Coffee cupping relies on two pillars in particular. The first is repeatability. This means using standardised equipment, brewing coffees that are roasted to a standardised degree, to a standardised brew ratio, for a standardised time. By controlling things like roast, ratios and brew time, cuppers may reliably compare coffees and will be able to test the results by repeating the same test. This leads well to the second pillar of cupping, which is comparison.

Coffee cupping relies on context and contrast. Context sets a general standard to be tested against. So, for example, cupping tables will always consist of “like” coffees such as coffees all coming from Kenya or washed coffees all coming from Central America and so on. This sets the context for the cupper to focus on individual characteristics of a coffee such as acidity for example and directly contrast it against the sweetness of a coffee within the same category in order to determine the level of quality set by the scale of a cupping form. This contrast helps plot quality between coffees across a scale between 1 and 10.

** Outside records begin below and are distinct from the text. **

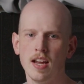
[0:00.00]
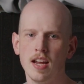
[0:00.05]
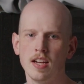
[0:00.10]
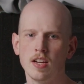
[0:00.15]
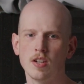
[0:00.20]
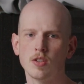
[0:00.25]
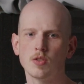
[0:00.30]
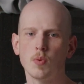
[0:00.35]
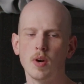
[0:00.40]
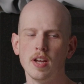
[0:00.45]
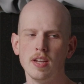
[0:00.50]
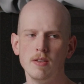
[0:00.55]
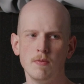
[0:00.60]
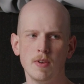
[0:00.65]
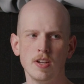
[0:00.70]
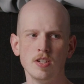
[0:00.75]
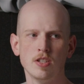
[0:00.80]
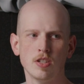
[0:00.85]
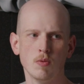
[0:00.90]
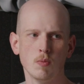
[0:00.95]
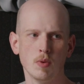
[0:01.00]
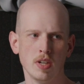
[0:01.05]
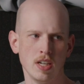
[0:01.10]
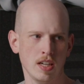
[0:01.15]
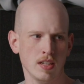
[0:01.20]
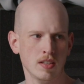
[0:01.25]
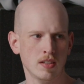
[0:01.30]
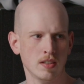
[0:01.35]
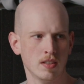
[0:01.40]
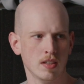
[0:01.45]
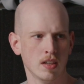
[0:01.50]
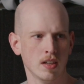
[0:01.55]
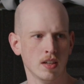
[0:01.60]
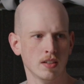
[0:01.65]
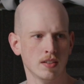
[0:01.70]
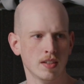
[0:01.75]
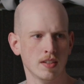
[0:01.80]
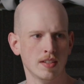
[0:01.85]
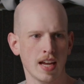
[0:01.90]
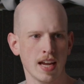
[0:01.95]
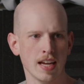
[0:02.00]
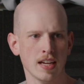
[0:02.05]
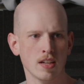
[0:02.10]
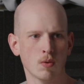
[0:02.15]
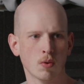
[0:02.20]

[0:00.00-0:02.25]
here's what invention we need to take in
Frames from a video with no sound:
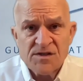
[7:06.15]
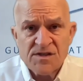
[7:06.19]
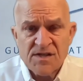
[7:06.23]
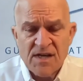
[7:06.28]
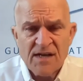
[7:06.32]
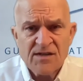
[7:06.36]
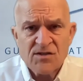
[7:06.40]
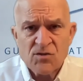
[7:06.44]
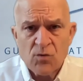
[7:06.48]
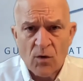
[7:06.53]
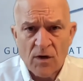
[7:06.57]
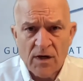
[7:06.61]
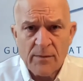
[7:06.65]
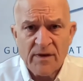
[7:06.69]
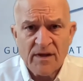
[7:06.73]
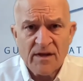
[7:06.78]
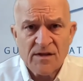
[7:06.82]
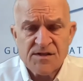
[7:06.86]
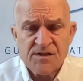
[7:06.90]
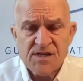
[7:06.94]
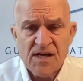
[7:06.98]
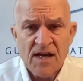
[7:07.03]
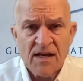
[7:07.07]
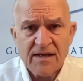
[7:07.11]
take twenty
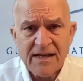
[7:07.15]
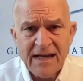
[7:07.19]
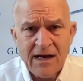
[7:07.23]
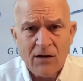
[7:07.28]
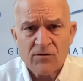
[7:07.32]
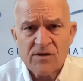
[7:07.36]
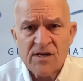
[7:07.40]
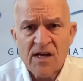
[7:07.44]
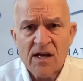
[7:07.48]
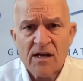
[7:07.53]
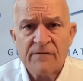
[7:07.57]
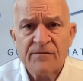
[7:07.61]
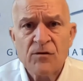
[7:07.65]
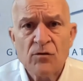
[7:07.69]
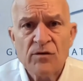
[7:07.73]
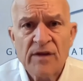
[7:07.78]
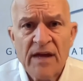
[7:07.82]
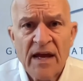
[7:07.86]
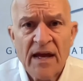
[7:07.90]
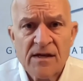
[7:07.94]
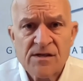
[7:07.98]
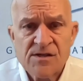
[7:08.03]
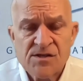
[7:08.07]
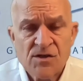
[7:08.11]
minutes, take an hour, take a few
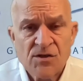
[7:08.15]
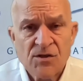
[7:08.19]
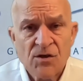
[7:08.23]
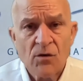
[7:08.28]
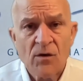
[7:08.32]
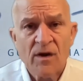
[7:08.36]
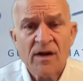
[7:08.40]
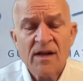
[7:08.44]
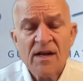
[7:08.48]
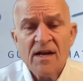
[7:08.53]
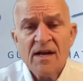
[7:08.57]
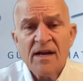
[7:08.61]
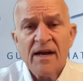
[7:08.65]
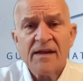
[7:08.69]
days to do it,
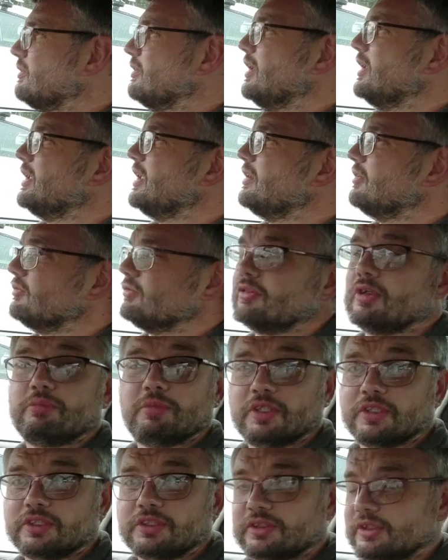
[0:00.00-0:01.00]
Again,
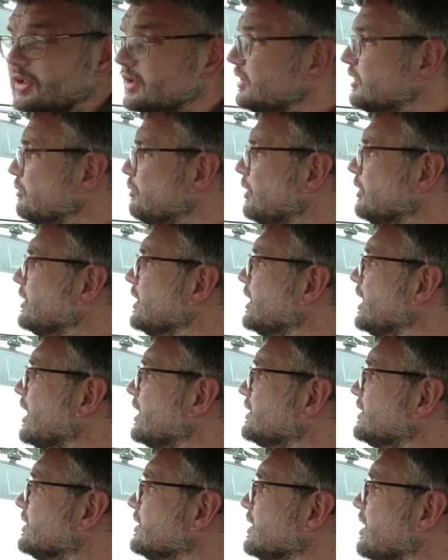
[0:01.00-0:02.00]
rubbish. The bonnet
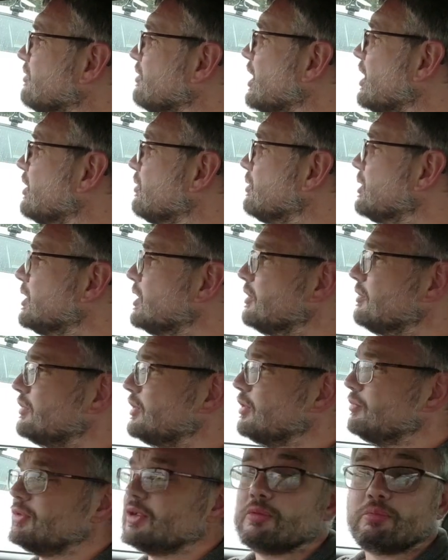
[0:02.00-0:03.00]
catches have a habit
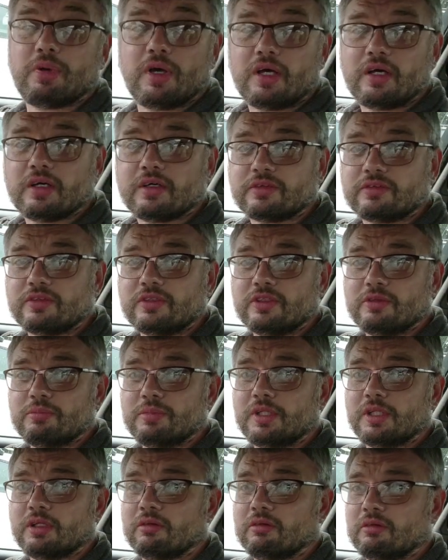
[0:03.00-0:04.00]
of coming apart in the
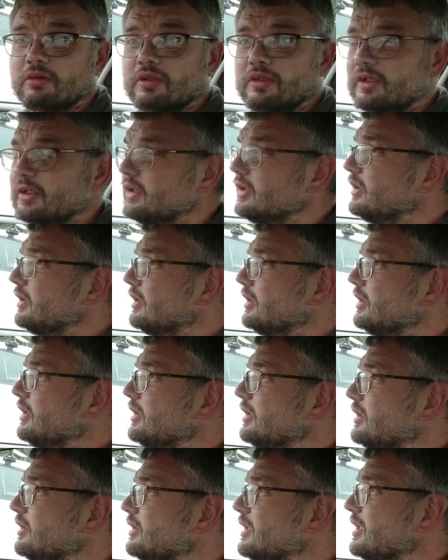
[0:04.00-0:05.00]
middle.
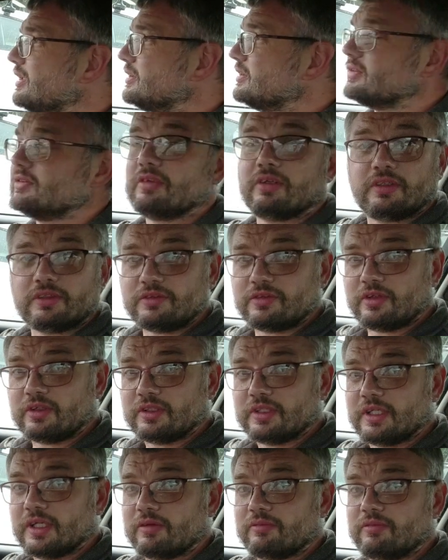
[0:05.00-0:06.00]
That's not
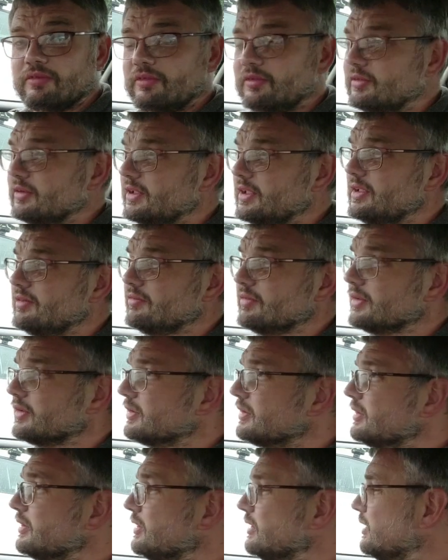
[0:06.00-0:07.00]
entirely helpful either.
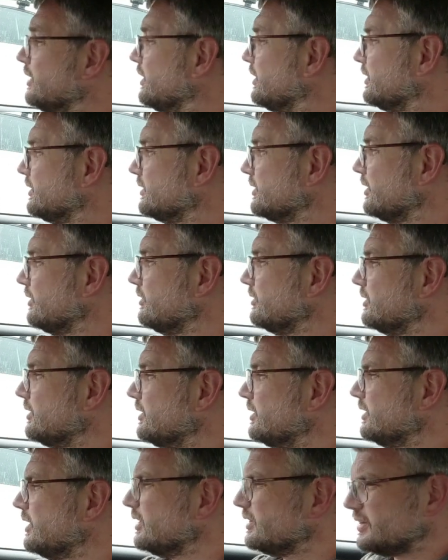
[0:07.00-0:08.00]
So
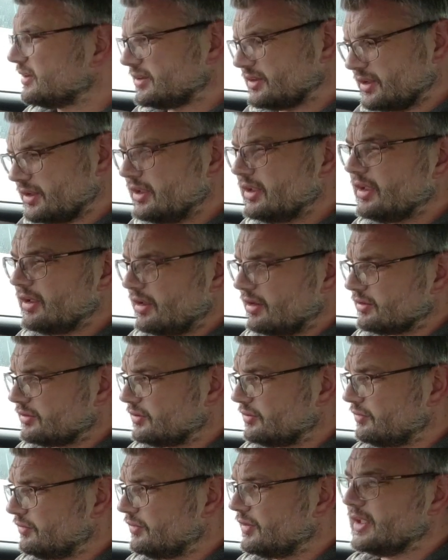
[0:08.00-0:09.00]
there's a
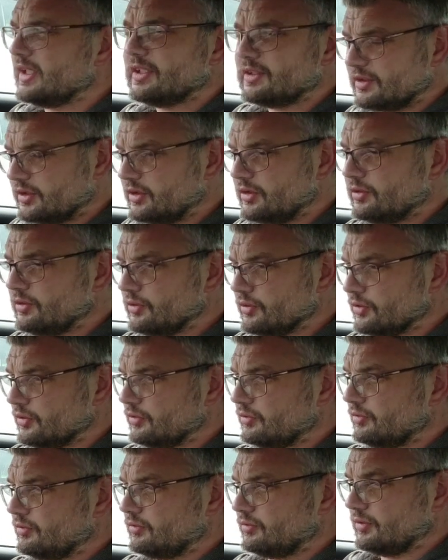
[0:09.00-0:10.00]
lot that isn't good.
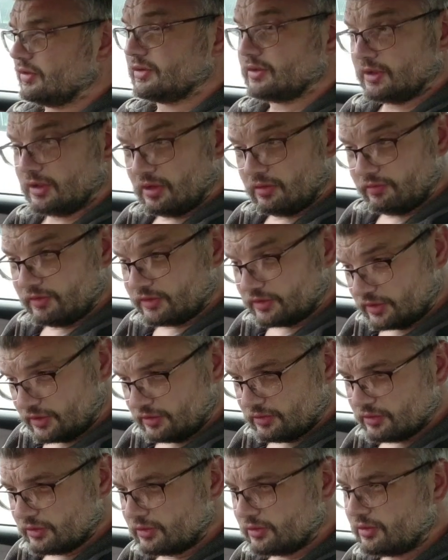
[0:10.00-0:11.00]
There's a lot that's
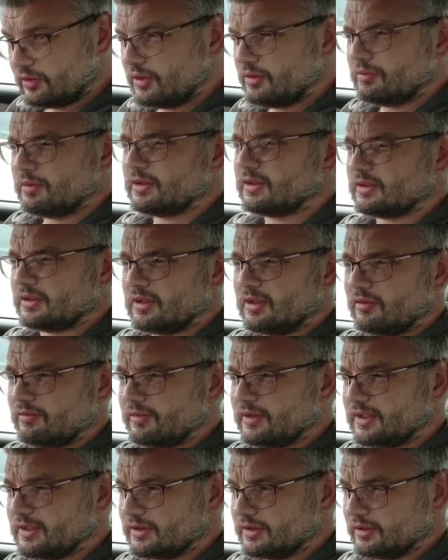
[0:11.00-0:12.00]
good, but there's a lot
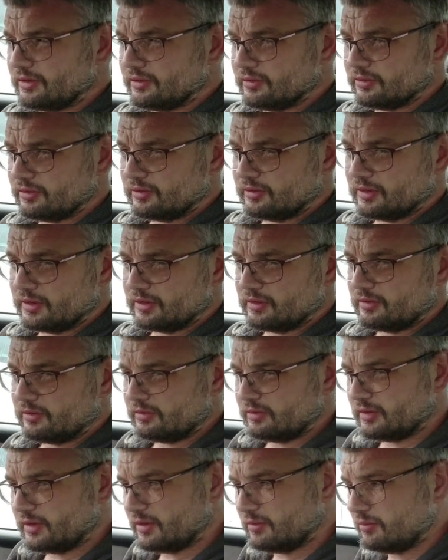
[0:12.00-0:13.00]
that isn't good,
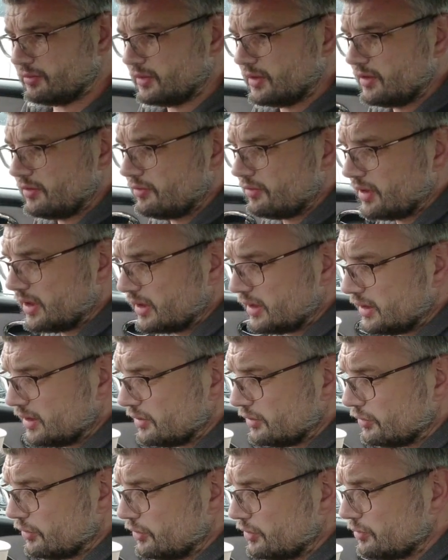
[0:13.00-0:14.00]
and frankly
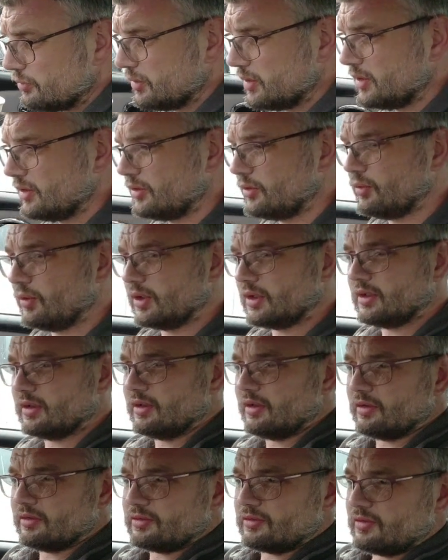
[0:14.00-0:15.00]
annoys me quite a
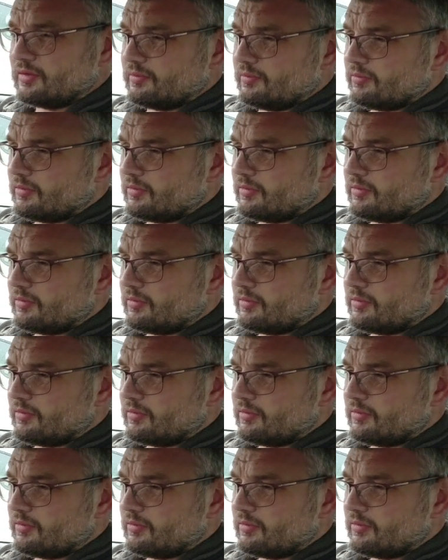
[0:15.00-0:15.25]
lot.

In practical terms coffee cupping involves a table of between six and twenty different coffees, maybe more, each dosed into between two and five separate cupping bowls (this is to assess uniformity). Water is added to a ratio between 5-6%. After the hot water is added a crust forms as the gasses release from the coffee. The coffee is left to brew for 4 minutes at which point the crust is broken and the wet aroma is assessed. Breaking the crust also stops any further extraction. A leftover foam is skimmed from the surface and the coffee is ready to be assessed.

Cupping bowls

The coffee is assessed by taking a spoonful of it and slurping into the mouth. The all-important slurp aspirates the coffee allowing it to spread over the whole tongue as well as force a vapour which allows the aroma to be assessed in greater detail. The categories assessed and scored include flavour, aftertaste, acidity, body, balance, uniformity and sweetness. These all add up to give a total score out of 100.

SCAA Cupping Form


Tom Sobey cupping

While this is a useful way to assess and justify the quality of coffee at Origin we use the process for so much more. We use it to help us make decisions on what green coffee to buy; to evaluate new roast profiles; as a means of quality control for existing profiles. Sometimes it’s also just a great way to get a bunch of people who enjoy coffee together and taste some interesting coffees.